MR. DICKERSON: I think that’s part of that and I think it’s also he happens to be in a blue state that’s near New York, which is near media markets, and he’s also a guy that you don’t have to travel far to know his story. I think – I think that’s part of the idea he can cross over, but that’s also one of his weaknesses, right, because he’s got views on immigration. With immigration, he said when he was running – when he was previously, he said that immigration was not a crime. There’s no such thing as illegal immigrants. Well, you can’t say that kind of thing in the modern Republican Party. On guns, he doesn’t have the proper pro-gun. He’s got a bit of gun control enemies. For civil unions, he believes that global – that human behavior does contribute to global warming. All of these are positions that will get him in big trouble. But it’s also his ability to work in a blue state, as you say, that gives him potentially a general election appeal, and so that’s, again, what makes him appealing.
MR. THOMAS: But given the state of the Republican Party, is he conservative enough?
MR. DICKERSON: No, he’s not. And the problem also is he’s not conservative enough for the places where he’s going to run. So look at the states he’s got to work in. In Iowa – well, in Iowa, he is a New Jersey rough and tumble governor running in a state with Midwestern evangelicals. How does he make that connection? And you talk to folks in Iowa and they know all these things about civil unions.
And this electability argument, you know, he can win because he’s from a blue state. He’s also got authenticity. That doesn’t matter. If he’s wrong on the issues, he’s wrong on the issues. And one of the problems also in Iowa will be the fact that he said no so many times. They want somebody who sticks to their word. South Carolina, well, South Carolina is seen to be Perry territory. Well, he doesn’t really mesh with conservatives in South Carolina. And so with so little time left, how does he talk to all those constituents and still have enough time to actually breathe and sleep?
MR. YOUNGMAN: Speaking of time, I listened to the Reagan Library speech. I heard him say no, no, no, no, no, maybe. It reminds me of the old joke. Orange you glad I didn’t say banana. (Laughter.) But I wonder, with Florida moving up in the counter-primary, with New Hampshire moving up, they’re following the line to I believe October 28th, does this have an impact on what decision he makes?

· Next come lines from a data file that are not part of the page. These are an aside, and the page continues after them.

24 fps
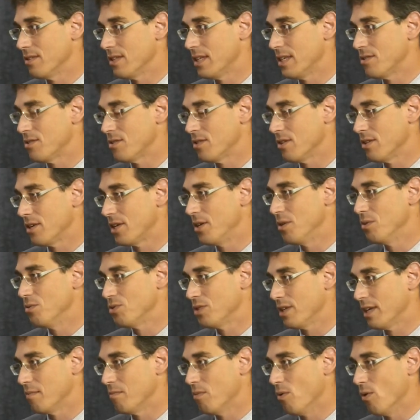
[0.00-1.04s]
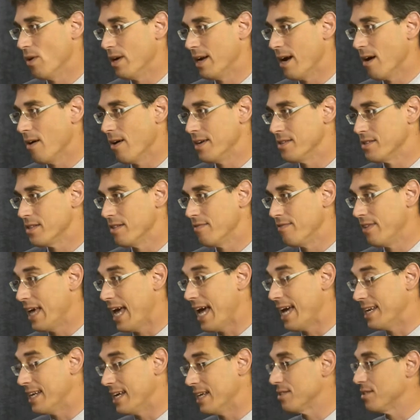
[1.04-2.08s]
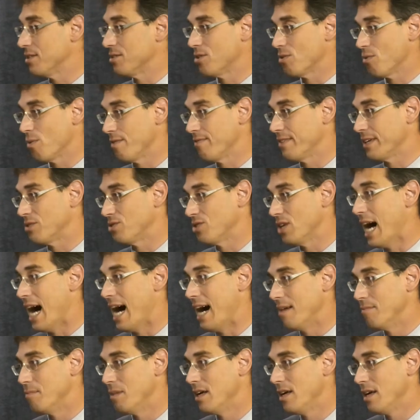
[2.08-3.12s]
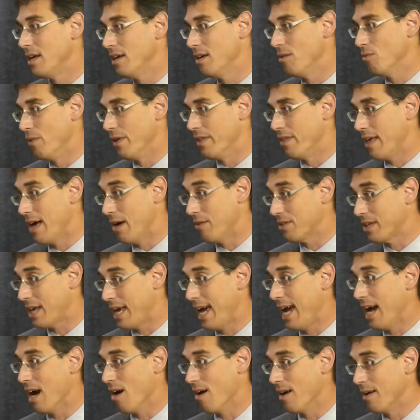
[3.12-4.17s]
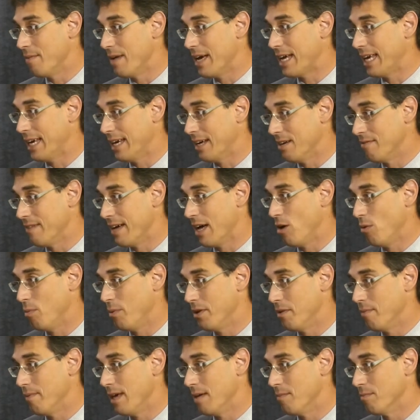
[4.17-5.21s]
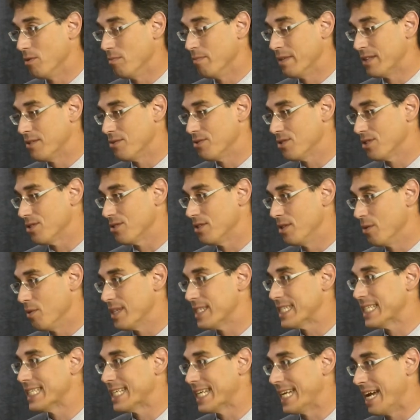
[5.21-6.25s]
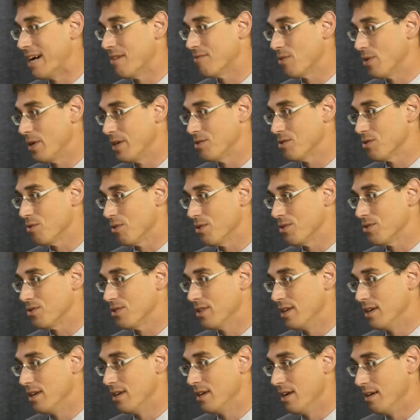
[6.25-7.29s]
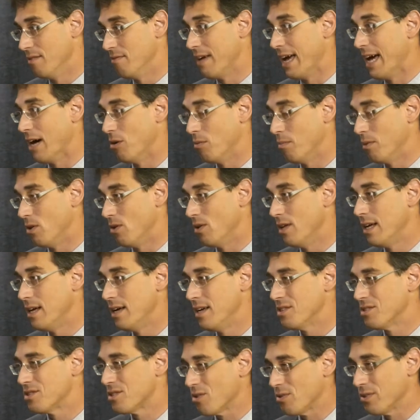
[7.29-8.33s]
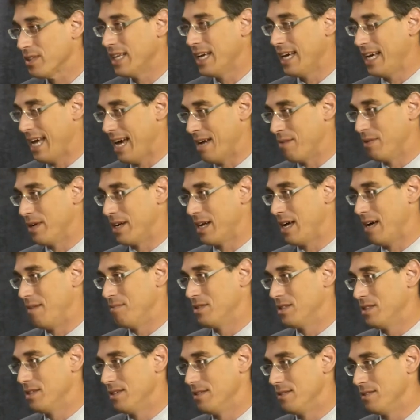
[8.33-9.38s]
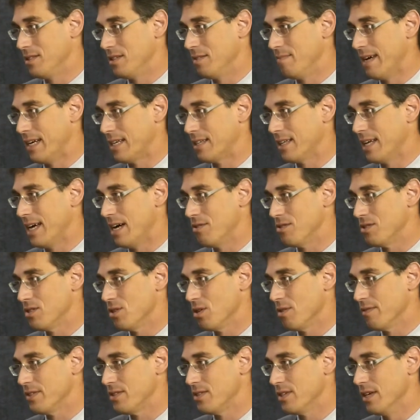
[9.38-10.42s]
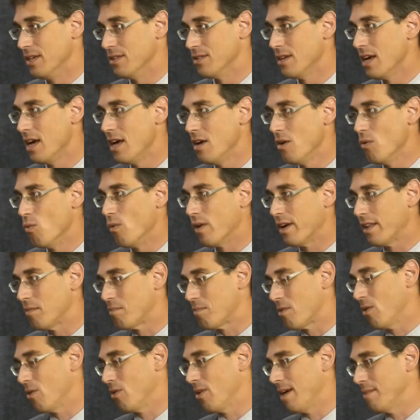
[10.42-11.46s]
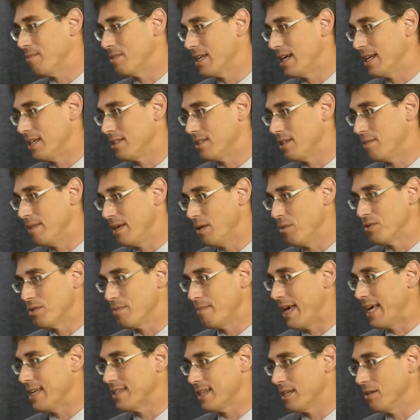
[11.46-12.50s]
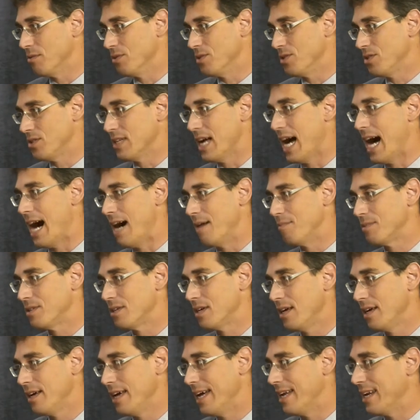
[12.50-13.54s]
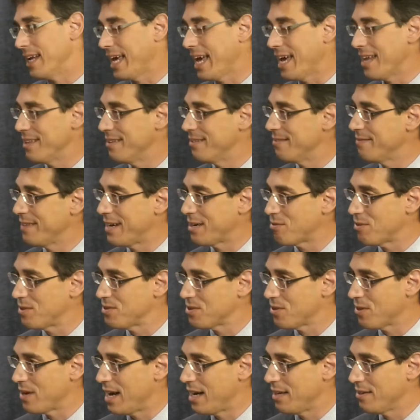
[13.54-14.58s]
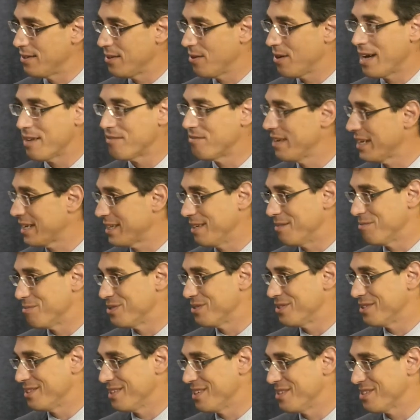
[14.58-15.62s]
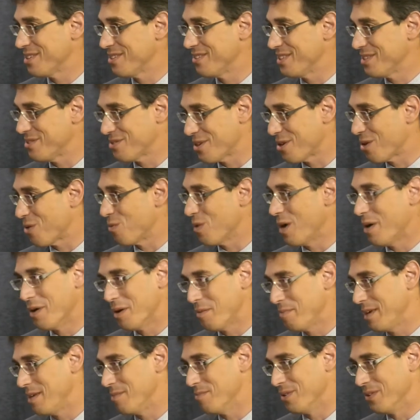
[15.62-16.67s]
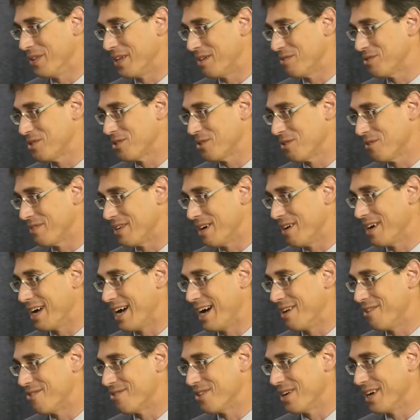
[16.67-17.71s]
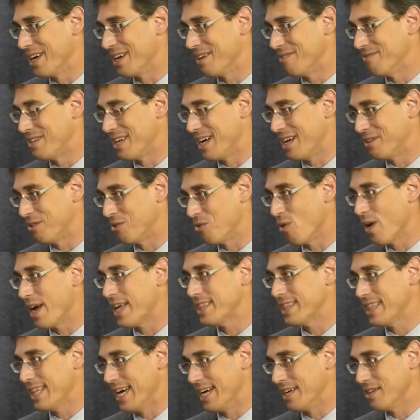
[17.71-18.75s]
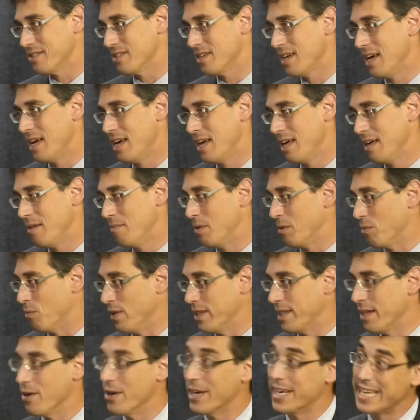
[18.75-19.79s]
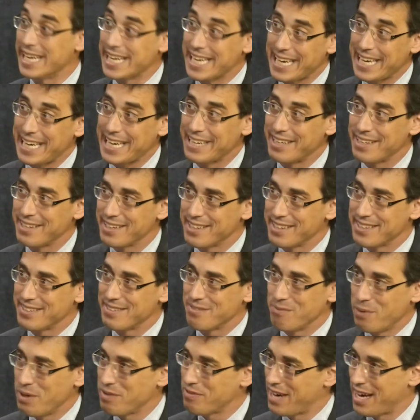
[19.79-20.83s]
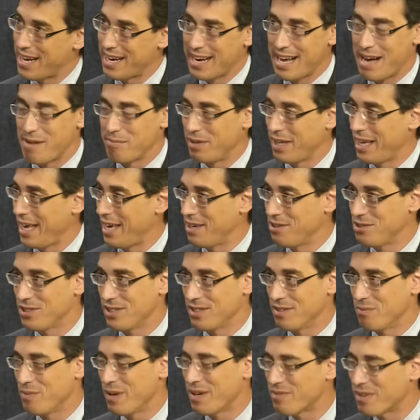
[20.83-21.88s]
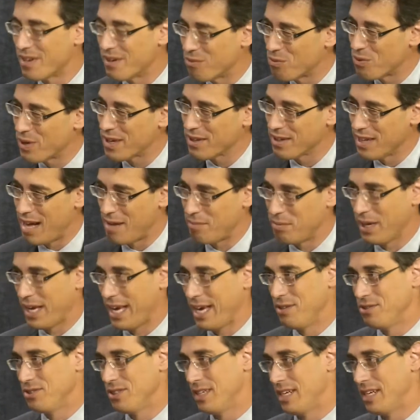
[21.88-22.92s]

these are hugely important areas, and the VA does a terrific job with health care and making it available to people, but there isn't enough resource available, certainly, again, when it comes to mental health services. One of the programs that, to me, was amazing was stopped, and again, veterans are not victims. These are heroic people that have served our country and have done great things, but when they're in need, we've got an obligation. We have a real obligation to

MR. DICKERSON: It does. It has an impact on him or Sarah Palin if she gets in. So what happened is Florida moved up to the 31st of January. Now we’ve got the four previous states are all going to leapfrog in the beginning of January. When they do that, they’ll lose some of their delegates, which means it starts earlier, you need money to get going and – but the process, because those early states have lost their delegates, it means the process lengthens, which means you need money to live to the end.

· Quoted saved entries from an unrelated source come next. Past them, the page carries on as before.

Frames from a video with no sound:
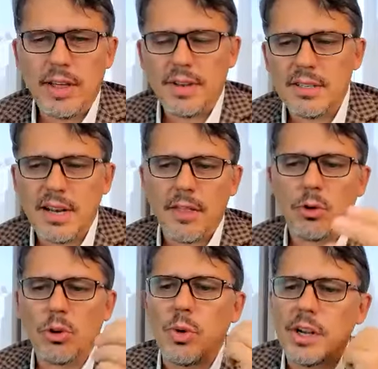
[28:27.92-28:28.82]
there's another
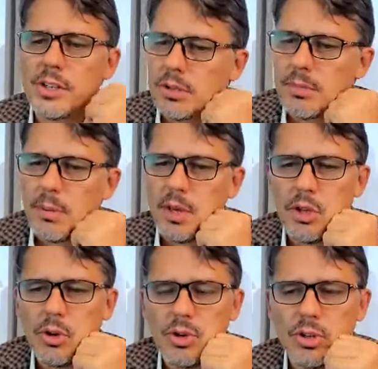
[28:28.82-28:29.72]
good question. Maybe
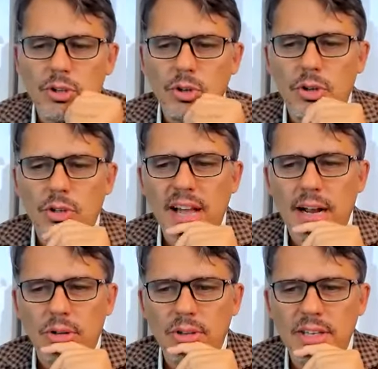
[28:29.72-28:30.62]
you could
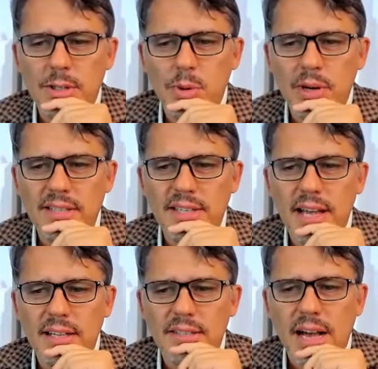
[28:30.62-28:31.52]
tackle this one. It
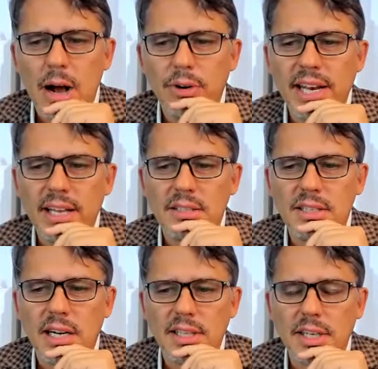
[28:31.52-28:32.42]
says, how can I
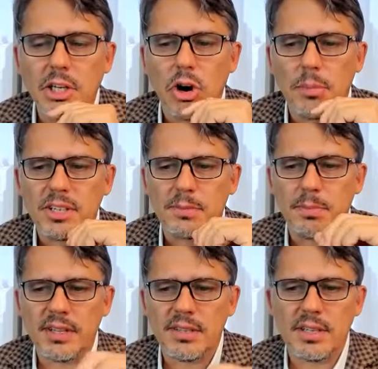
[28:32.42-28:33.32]
start an e-commerce
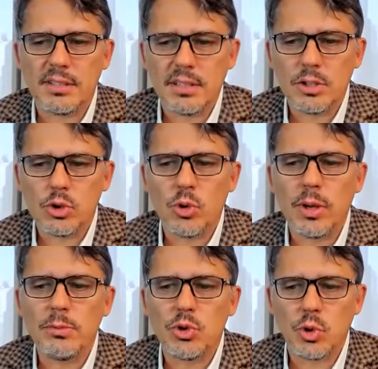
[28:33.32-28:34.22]
business,
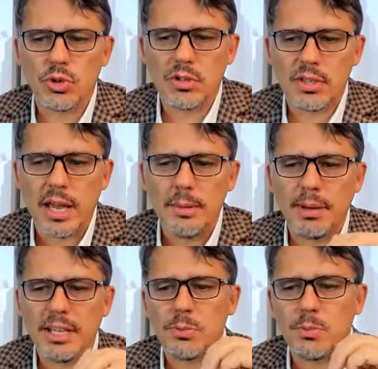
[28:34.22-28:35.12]
swimsuits and
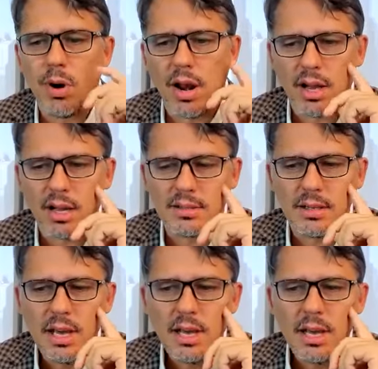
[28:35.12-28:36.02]
beach products,
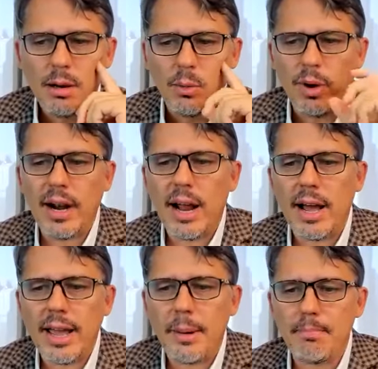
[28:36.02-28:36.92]
where
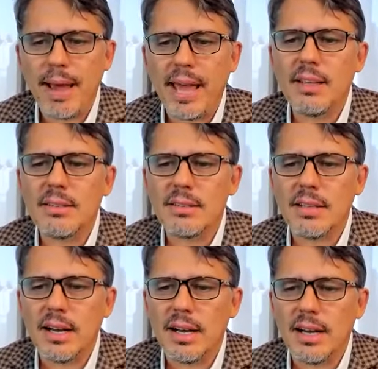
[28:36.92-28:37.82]
I am based
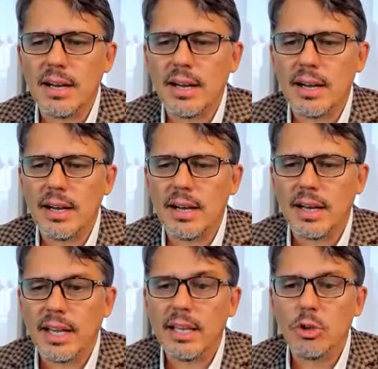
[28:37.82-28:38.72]

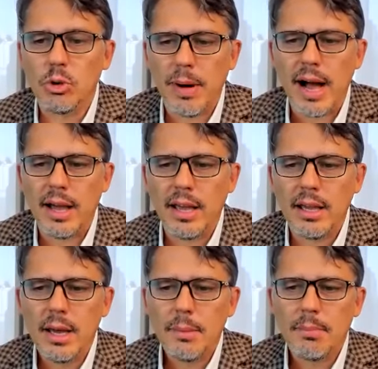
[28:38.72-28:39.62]
in Dubai,
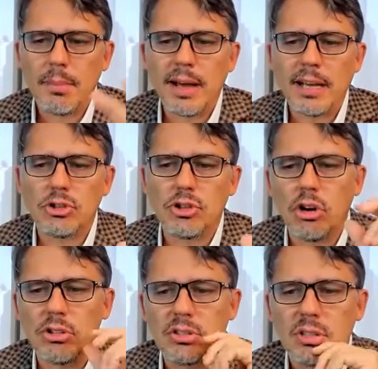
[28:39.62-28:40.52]
but my
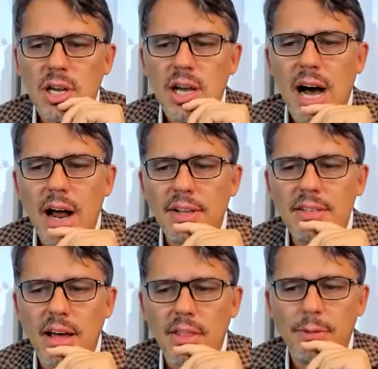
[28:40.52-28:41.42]
stocks are in
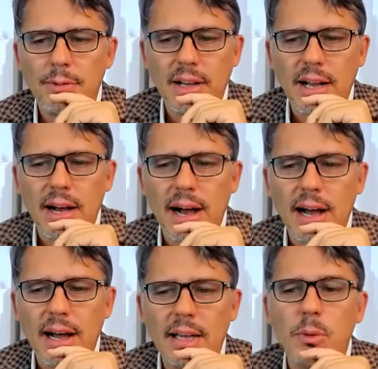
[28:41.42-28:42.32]
South Africa?
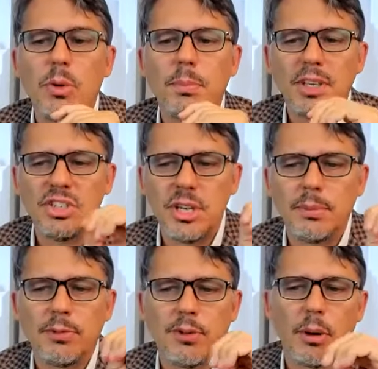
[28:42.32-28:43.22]
It will be
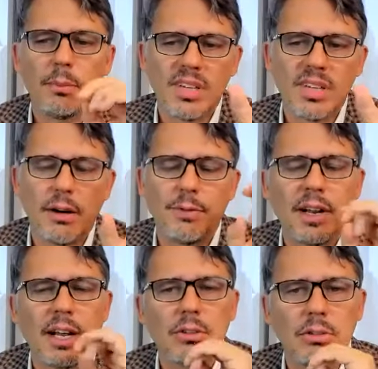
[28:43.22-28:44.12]
shipped from South
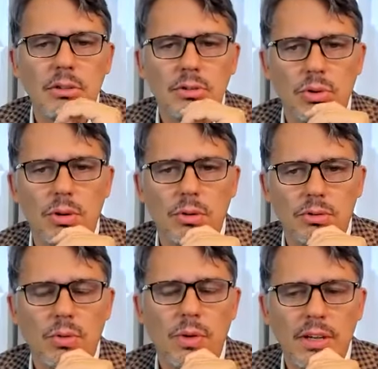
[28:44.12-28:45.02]
Africa to
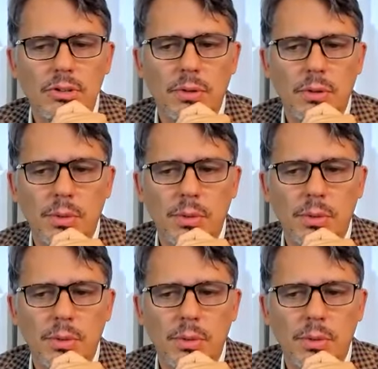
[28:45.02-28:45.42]
the rest of the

So for a candidate like him, it puts more pressure on raising money in organization and that’s hard to do with so little time left.

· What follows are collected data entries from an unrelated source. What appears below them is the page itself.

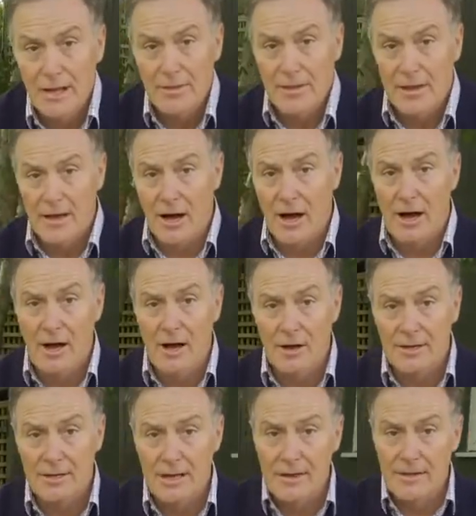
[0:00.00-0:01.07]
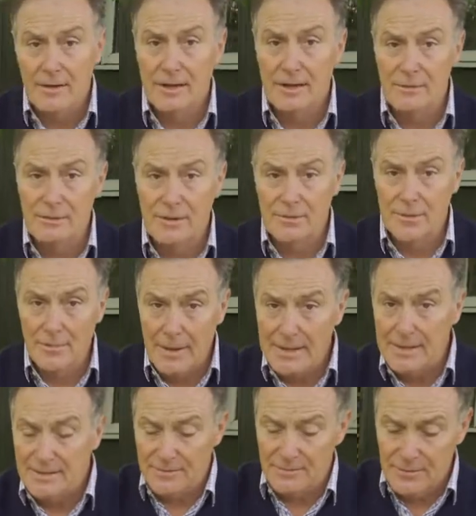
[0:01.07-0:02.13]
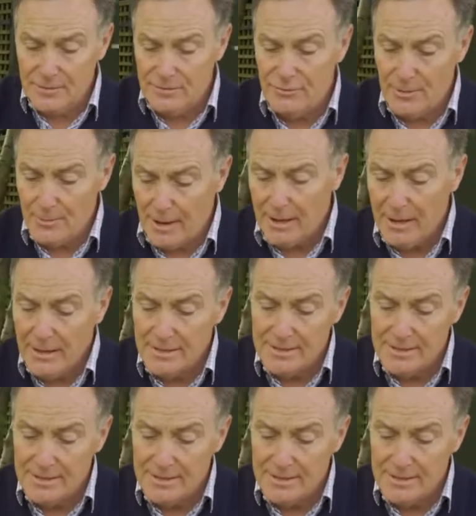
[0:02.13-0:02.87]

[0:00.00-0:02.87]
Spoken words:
the guard that goes on the base of the trimmer.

MS. IFILL: And we’re expecting a decision maybe by next week this time –
MR. DICKERSON: Week out is the latest, is the latest.
MS. IFILL: Well, okay. Well, we’ll see.
Over in the Democratic Party, the enthusiasm gap is directed squarely at the incumbent. The White House, which has noted the growing discontent, is taking two approaches, to warn of a tough fight ahead –
DAVID AXELROD [Obama Senior Advisor]: We don’t have the wind at our backs in this election. We have the wind in our face because the American people have the wind in their faces. And so this is going to be a titanic struggle.
MS. IFILL: – and to tell detractors to get over it.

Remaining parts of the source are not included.